Data records START

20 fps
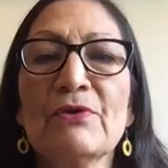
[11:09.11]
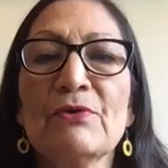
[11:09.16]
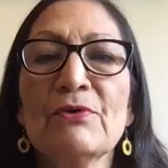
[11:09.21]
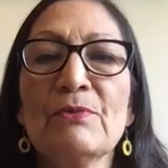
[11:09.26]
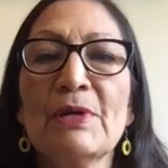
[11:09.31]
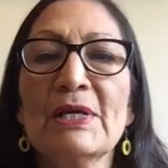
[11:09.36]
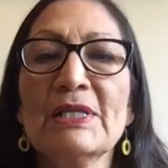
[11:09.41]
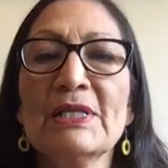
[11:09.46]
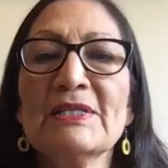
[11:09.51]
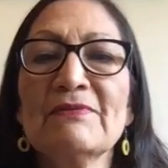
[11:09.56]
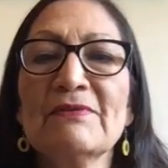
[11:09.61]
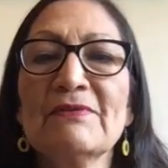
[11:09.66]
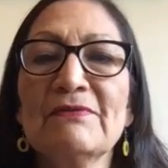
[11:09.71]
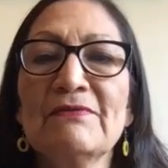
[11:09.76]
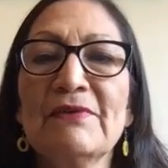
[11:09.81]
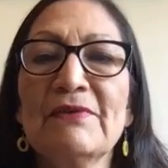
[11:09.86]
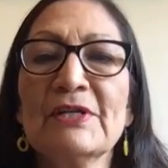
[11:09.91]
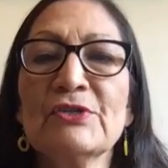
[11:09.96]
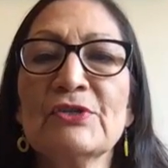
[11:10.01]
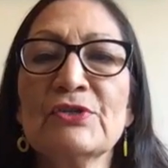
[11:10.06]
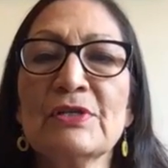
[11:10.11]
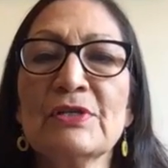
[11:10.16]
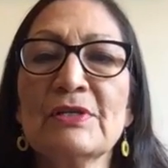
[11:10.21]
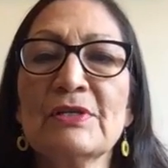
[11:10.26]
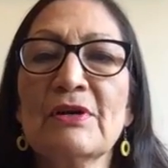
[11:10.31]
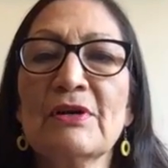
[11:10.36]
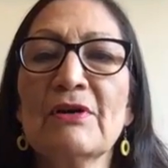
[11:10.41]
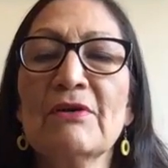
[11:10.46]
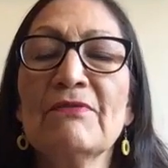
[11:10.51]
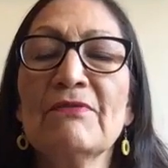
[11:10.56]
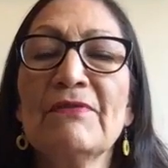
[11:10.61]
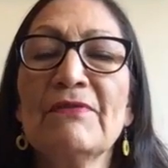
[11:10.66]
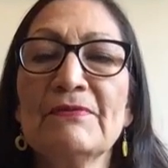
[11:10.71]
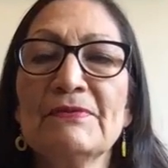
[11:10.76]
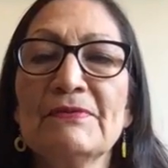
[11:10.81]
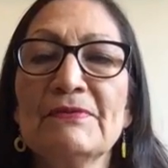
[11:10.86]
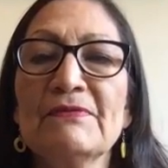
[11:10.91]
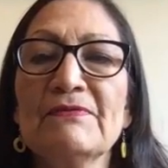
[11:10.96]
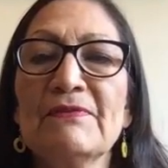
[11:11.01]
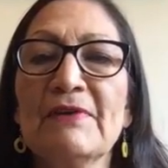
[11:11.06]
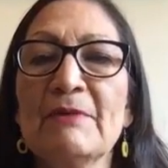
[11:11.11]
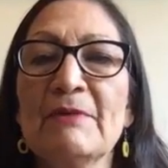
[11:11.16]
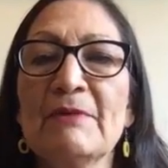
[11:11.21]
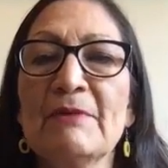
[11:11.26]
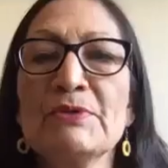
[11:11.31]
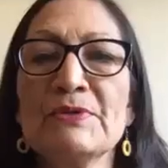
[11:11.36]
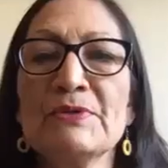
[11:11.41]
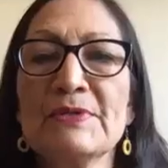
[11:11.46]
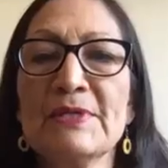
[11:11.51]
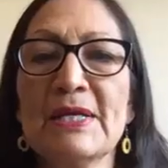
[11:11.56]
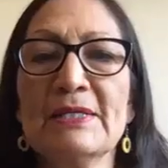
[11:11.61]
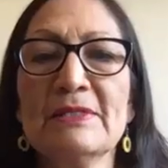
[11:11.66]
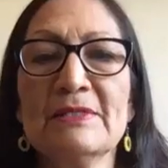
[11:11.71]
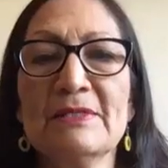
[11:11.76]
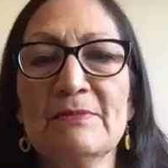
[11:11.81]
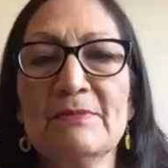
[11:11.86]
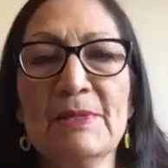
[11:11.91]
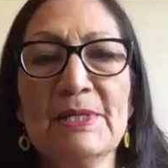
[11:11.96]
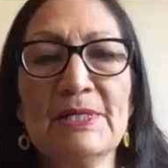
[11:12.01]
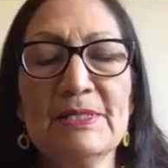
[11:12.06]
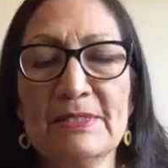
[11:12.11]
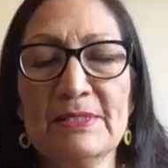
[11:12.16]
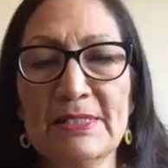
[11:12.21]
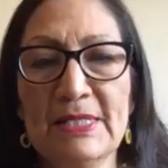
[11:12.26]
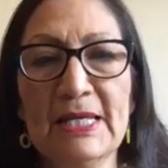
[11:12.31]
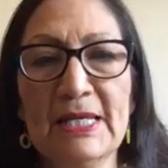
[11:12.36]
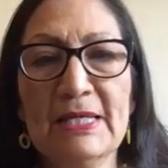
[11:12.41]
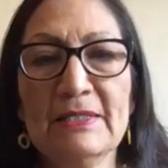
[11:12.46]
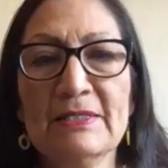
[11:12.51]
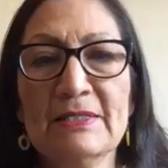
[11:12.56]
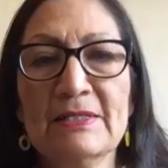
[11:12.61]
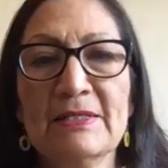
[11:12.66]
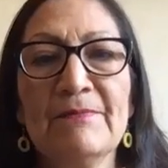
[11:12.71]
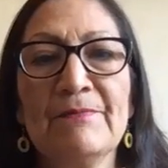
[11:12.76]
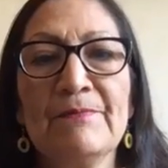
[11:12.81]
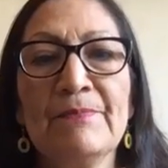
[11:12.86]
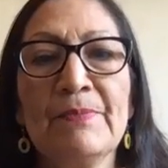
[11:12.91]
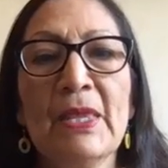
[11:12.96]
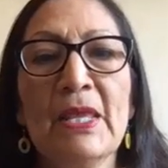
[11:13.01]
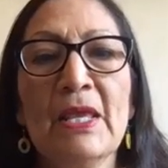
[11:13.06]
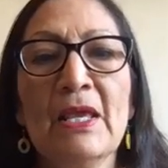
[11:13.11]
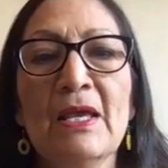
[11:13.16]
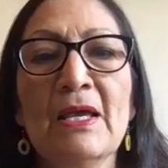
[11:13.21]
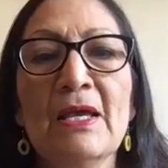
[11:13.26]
even though the rates of infection are 55% in my state.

Data records END

Set down the entries again without change. Leave the pictures out.

20 fps
[11:09.11]
[11:09.16]
[11:09.21]
[11:09.26]
[11:09.31]
[11:09.36]
[11:09.41]
[11:09.46]
[11:09.51]
[11:09.56]
[11:09.61]
[11:09.66]
[11:09.71]
[11:09.76]
[11:09.81]
[11:09.86]
[11:09.91]
[11:09.96]
[11:10.01]
[11:10.06]
[11:10.11]
[11:10.16]
[11:10.21]
[11:10.26]
[11:10.31]
[11:10.36]
[11:10.41]
[11:10.46]
[11:10.51]
[11:10.56]
[11:10.61]
[11:10.66]
[11:10.71]
[11:10.76]
[11:10.81]
[11:10.86]
[11:10.91]
[11:10.96]
[11:11.01]
[11:11.06]
[11:11.11]
[11:11.16]
[11:11.21]
[11:11.26]
[11:11.31]
[11:11.36]
[11:11.41]
[11:11.46]
[11:11.51]
[11:11.56]
[11:11.61]
[11:11.66]
[11:11.71]
[11:11.76]
[11:11.81]
[11:11.86]
[11:11.91]
[11:11.96]
[11:12.01]
[11:12.06]
[11:12.11]
[11:12.16]
[11:12.21]
[11:12.26]
[11:12.31]
[11:12.36]
[11:12.41]
[11:12.46]
[11:12.51]
[11:12.56]
[11:12.61]
[11:12.66]
[11:12.71]
[11:12.76]
[11:12.81]
[11:12.86]
[11:12.91]
[11:12.96]
[11:13.01]
[11:13.06]
[11:13.11]
[11:13.16]
[11:13.21]
[11:13.26]
even though the rates of infection are 55% in my state.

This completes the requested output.